Однажды в какой-то из бутиков пришел потенциальный плодоносящий кактус. Мне сообщили о подозреваемом в наличии денег субъекте, я провалился из офиса в зал и начал товарища обхаживать. Тот без удивления рассматривал костюмы по пять тысяч долларов, чем подтверждал результаты первичного диагноза, поставленного продавцом.
В общем, он кое-что выбрал, я с ним разговорился, кактус был уже почти в горшке, и я предложил ему заполнить карточку клиента, чтобы получать от нас скидки, бонусы и поздравления с удачно сданными анализами, так как о них мы будем знать все.
Иван Иванович Шнеерсон (звали его не так, но ключевую интригу ФИО я сохранил, имя и отчество — русские, дублирующиеся, фамилия — богоизбранная) при словах «карточка клиента» изменился в лице, как будто я — следователь и предложил ему заполнить явку с повинной. Через пару месяцев, беседуя с Иван Ивановичем после его очередной покупки, я узнал причину этой метаморфозы.
Наш герой был добротным еврейским мужем. Два экзистенциональных «никогда» бесконечно бунтовали в его голове, но победить их не представлялось возможным. Он бы никогда не бросил жену и никогда бы не смог оставаться окончательно верным. Отсюда переживания, расстройства желудка и провалы в таймменеджменте. Более того, г-н Шнеерсон входил в тот мужской возраст, когда временных подруг ночей суровых уже бессовестно удерживать только на голом энтузиазме. Ему было за пятьдесят.
Подозрения, что он не Ален Делон и тем более не Рон Джереми, посещали его все чаще, и ощущение несправедливости по отношению к своим любовницам он пытался сгладить подарками, но вел в голове невидимый баланс всех этих пожертвований, чтобы все более-менее поровну, а главное, чтобы общая сумма поступков и реальных денег хоть как-то соотносилась с его оцифрованной любовью к жене. Интеллигенция.

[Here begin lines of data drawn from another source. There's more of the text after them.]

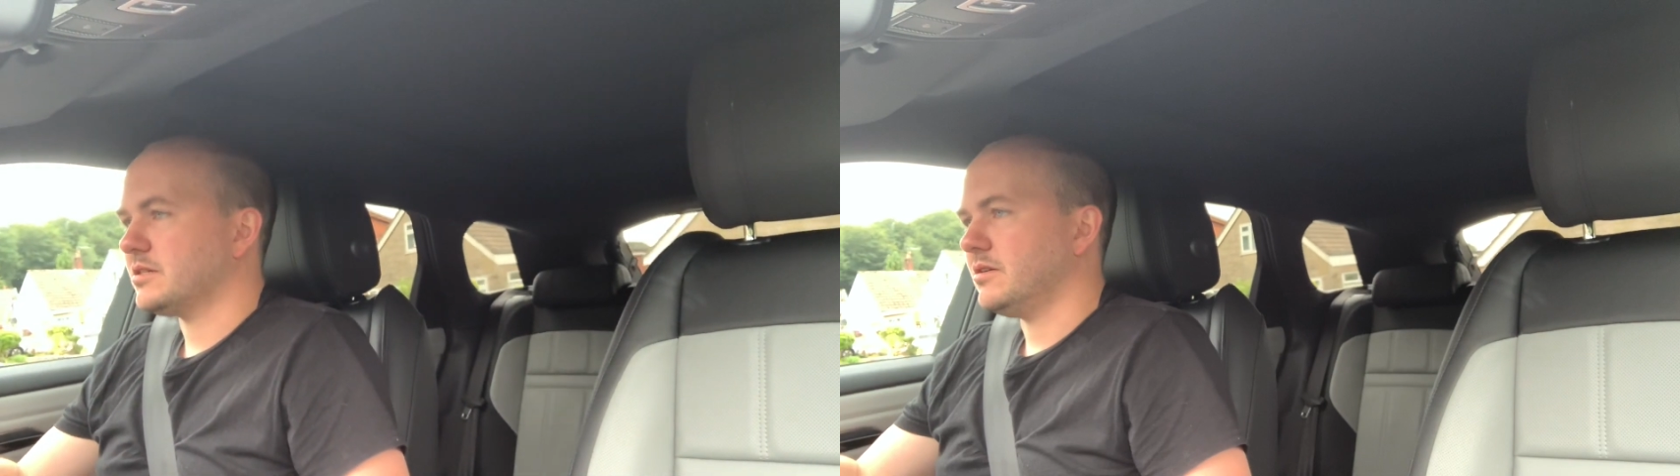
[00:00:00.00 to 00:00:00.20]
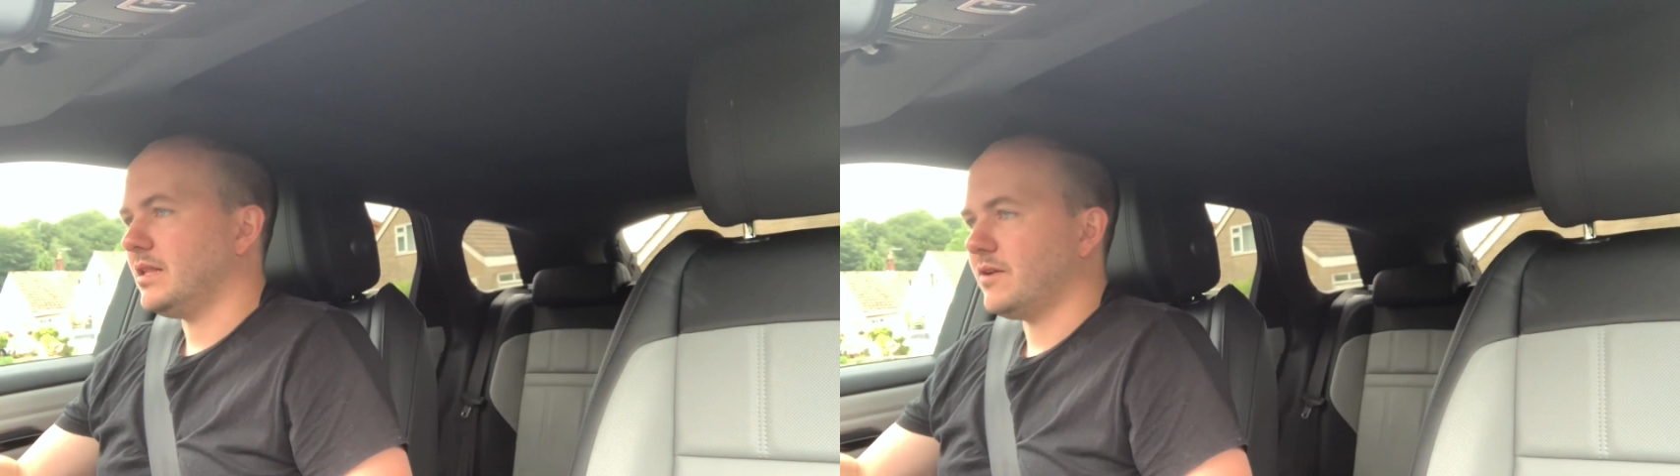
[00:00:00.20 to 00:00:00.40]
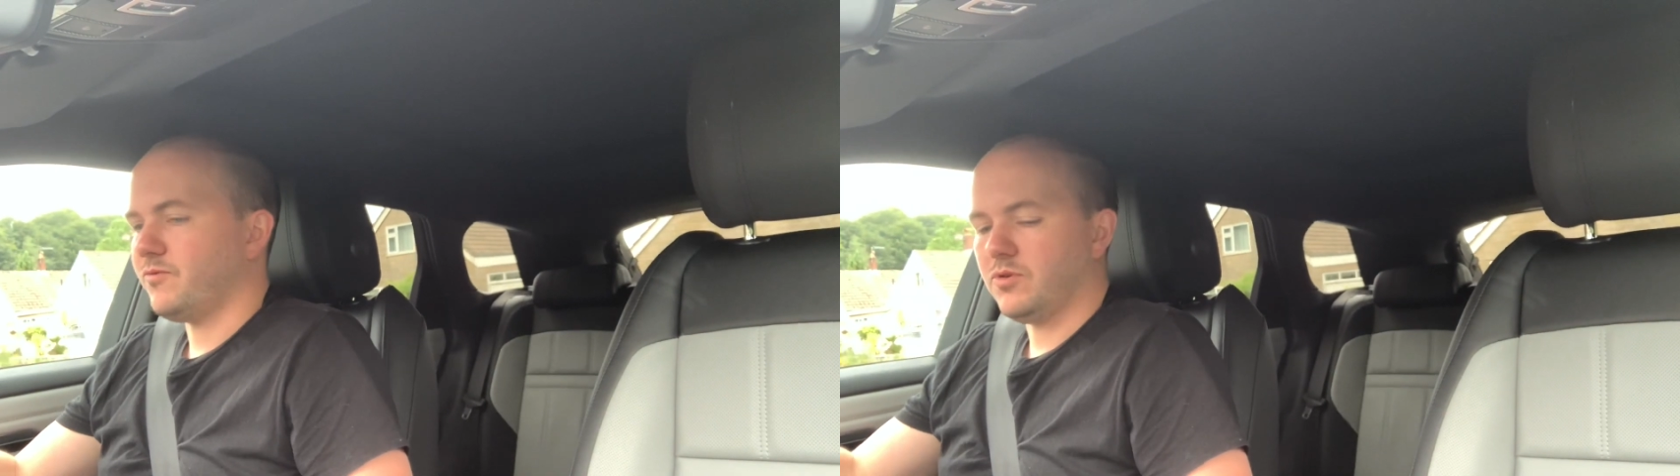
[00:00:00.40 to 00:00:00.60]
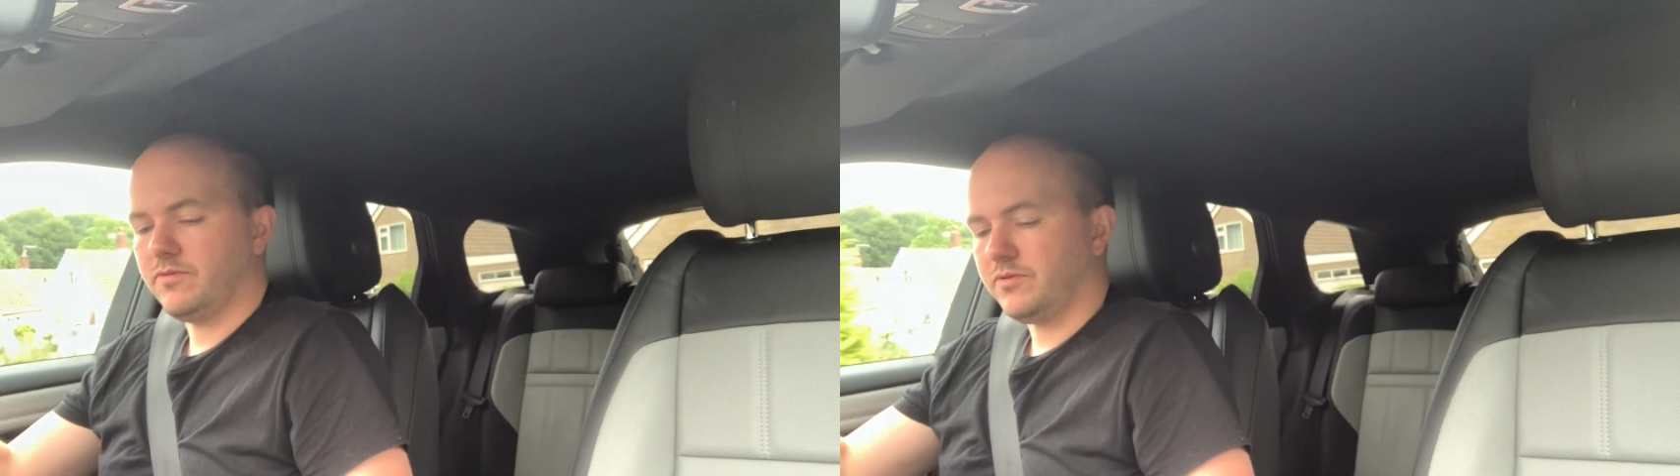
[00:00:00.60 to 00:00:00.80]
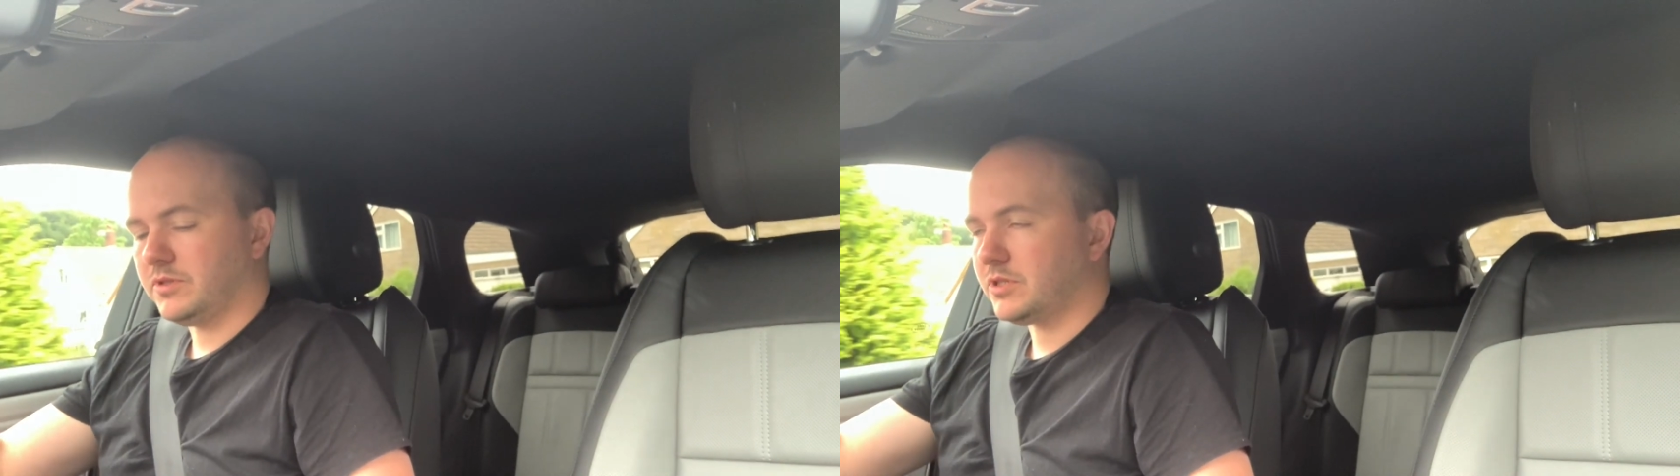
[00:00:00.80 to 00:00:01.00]
got Land
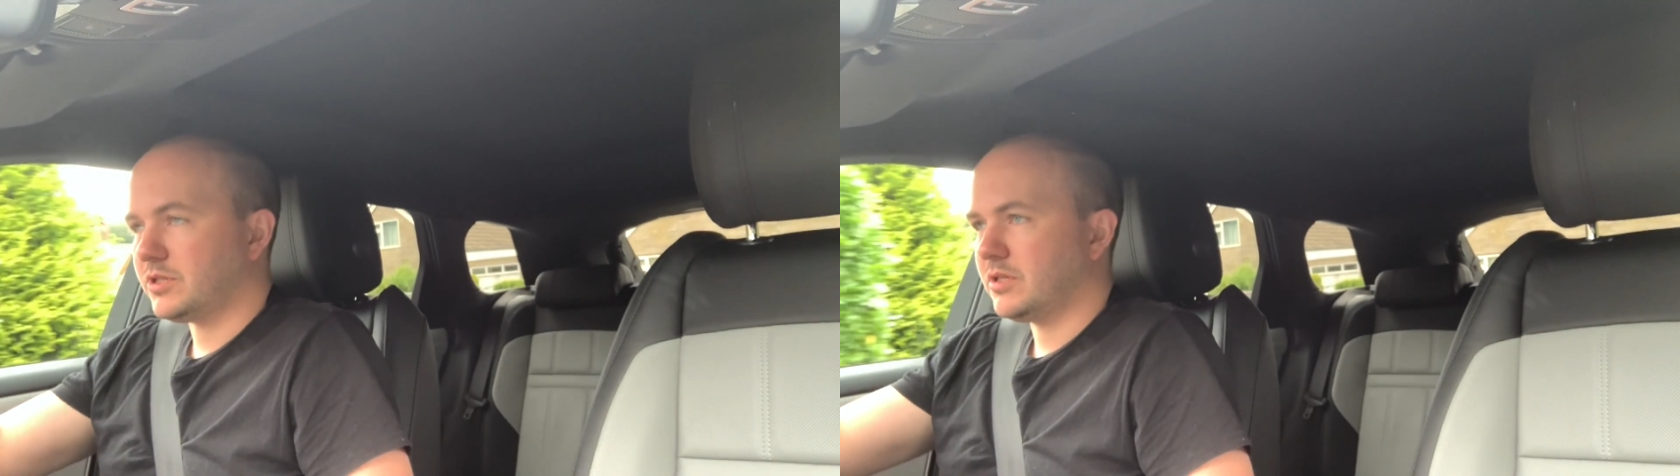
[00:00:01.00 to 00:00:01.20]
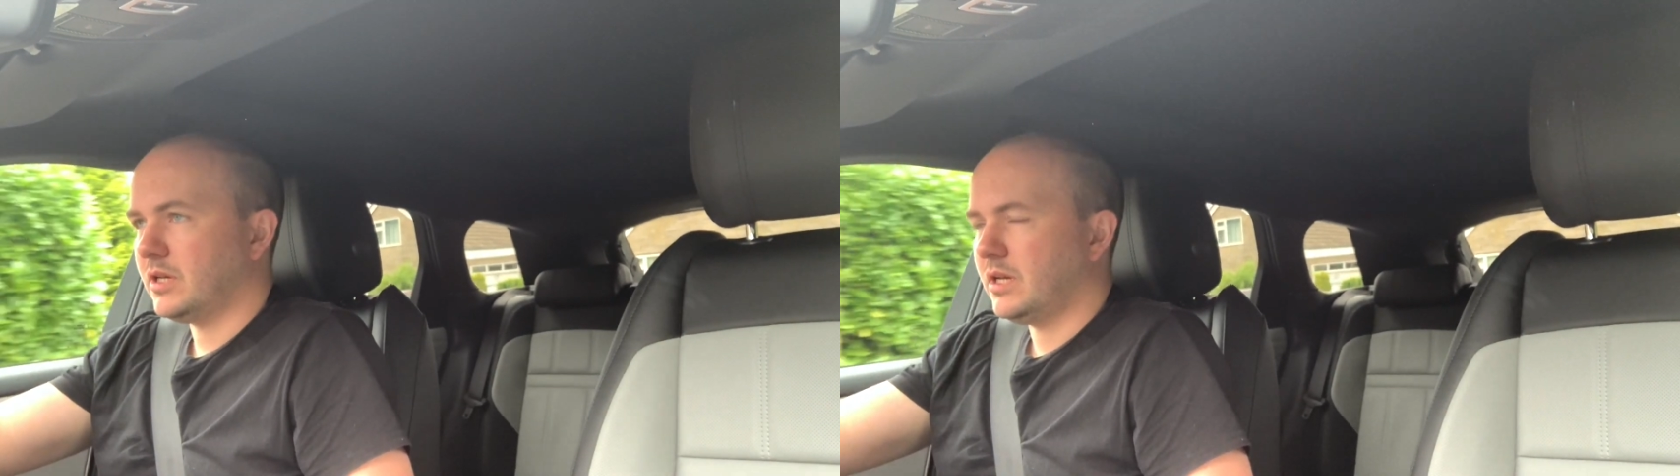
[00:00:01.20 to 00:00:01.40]
Rover's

Баланс видел только сам г-н Шнеерсон и его совесть. Остальные участники данного невидимого документа убили бы его автора, узнай, что они попали в такой неоднозначный список.
Проведя очередную сверку, Иван Иванович повез г-жу Шнеерсон в Милан. Причем не как обычно на распродажи, а прямо-таки в сезон. Ноябрьский Петербург уже грязно белел, а в Милане было тепло, красиво и дорого.